Ella Lachlan didn't have to glance behind her at the coffee cart to know who stood there. The subtle hint of cloves hit her first. Something about his scent reminded her of spiced cider. Even in the dragging humidity of the New York City August afternoon, the smell made her think of a warm fire and holidays growing up back in Pennsylvania.
The deep sound of a male clearing his throat confirmed what she already knew. After all, he stood close enough for her body to recognize his. Her breathing would echo through her and thunder in her ears, lingering for hours as she tried to shake his memory.
She'd made a coffee run to the cart in her office building's lobby every workday at two-thirty for the two weeks. He'd shown up for the last four days. He never spoke. Never acknowledged her except with a slight nod of his head. But no matter where she was in line, he'd somehow end up behind her, standing close enough to send every cell into a wild dancing frenzy inside her. Just inches away until the heat of his body seeped through his suit and her short skirt, straight into her skin.
The unrelenting attention didn't scare her. She knew this was about attraction and not a threat. Call it instinct, something innate and primal.
He was careful not to touch her, even as every inch of her, every part of her mind and body, craved it. But he watched. She'd catch his heated gaze traveling down her legs as she picked up her order and walked away. See him peek over the rim of his cup or sneak a quick look as he pushed the buttons on his phone. He pretended indifference on the outside even as an unseen energy arced and crackled between them.

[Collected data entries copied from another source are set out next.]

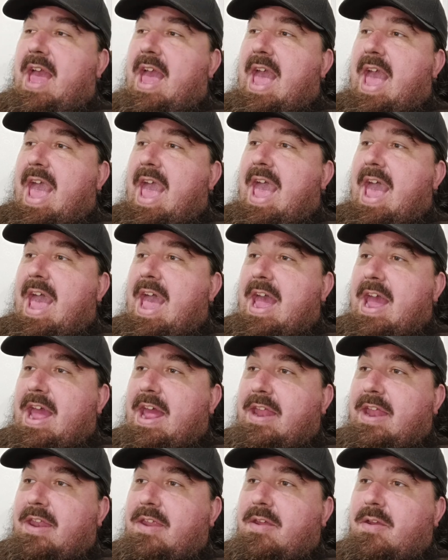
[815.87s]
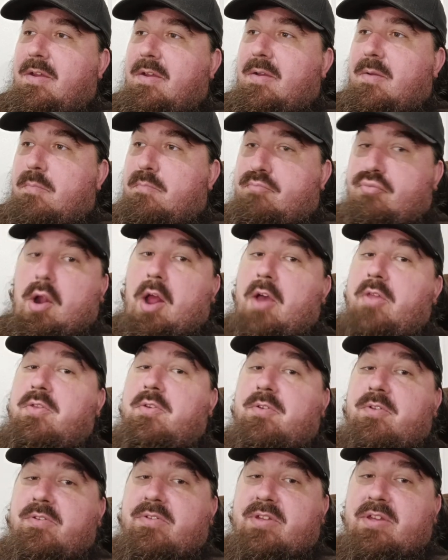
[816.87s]
And
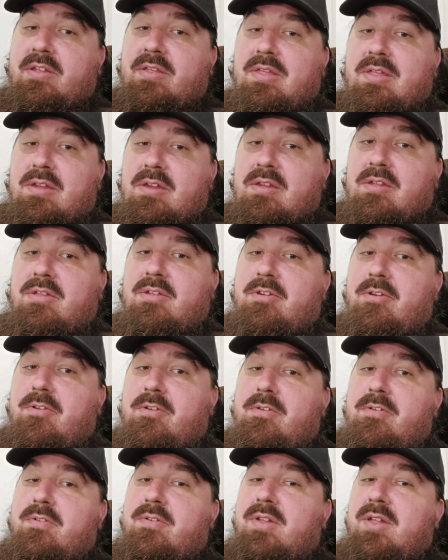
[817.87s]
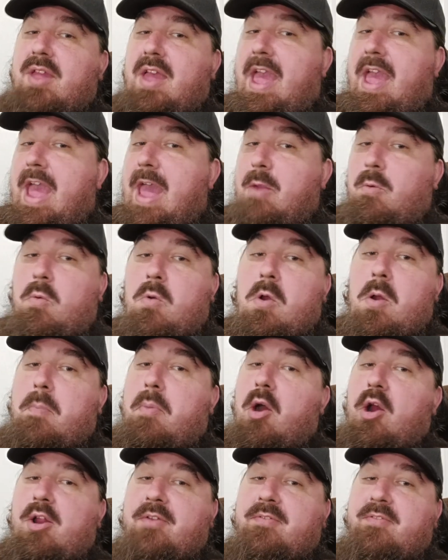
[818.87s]
brothers and sisters, and we're a
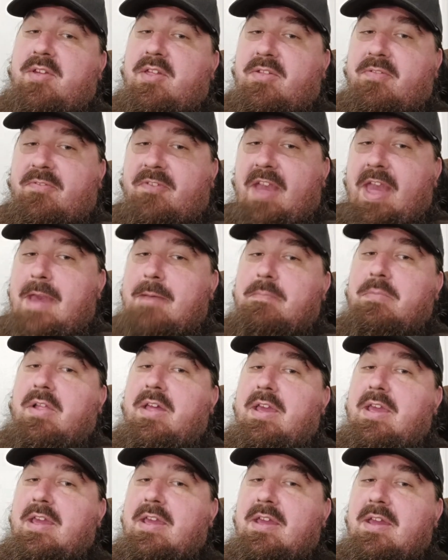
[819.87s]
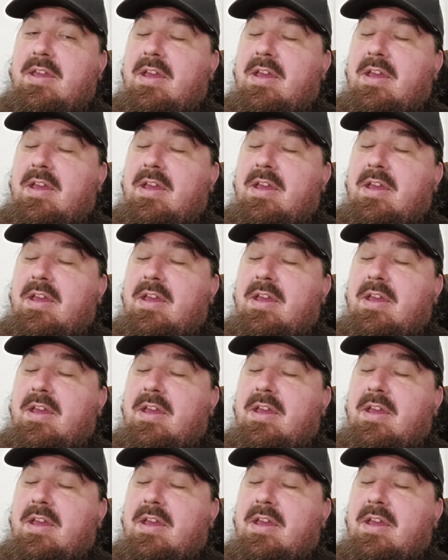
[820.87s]
part of his family.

He wasn't the only one hiding a wandering eye. She drank in the sight of him through a series of brief glances. Hair so dark it teetered on the edge between brown and black. Eyes the color of a leafy green field and shoulders that filled out his fitted dark suits and highlighted his trim waist. If she were designing the look of her perfect male ideal – tall, brooding, commanding, and dripping with confidence – she'd use his photo.
He lacked the pretty-boy handsomeness of most men her age. The early twenties seemed to come with a prep school smoothness that never appealed to her. This guy was different. Older with more character. All rough edges with a firm jaw licked by dark stubble and hair a bit too long for the usual business executive.
She knew without asking that's what he was. Power oozed off of him. He skipped the obvious clichés of wealth, opting for a black band watch rather than the usual gold one and refraining from boring everyone around him with overblown and overly loud one-sided phone conversations like the I'm-so-important crowd tended to do.
Nothing about him struck her as contrived. He didn’t need to pretend. He existed in his world and ruled it with a quiet but iron authority.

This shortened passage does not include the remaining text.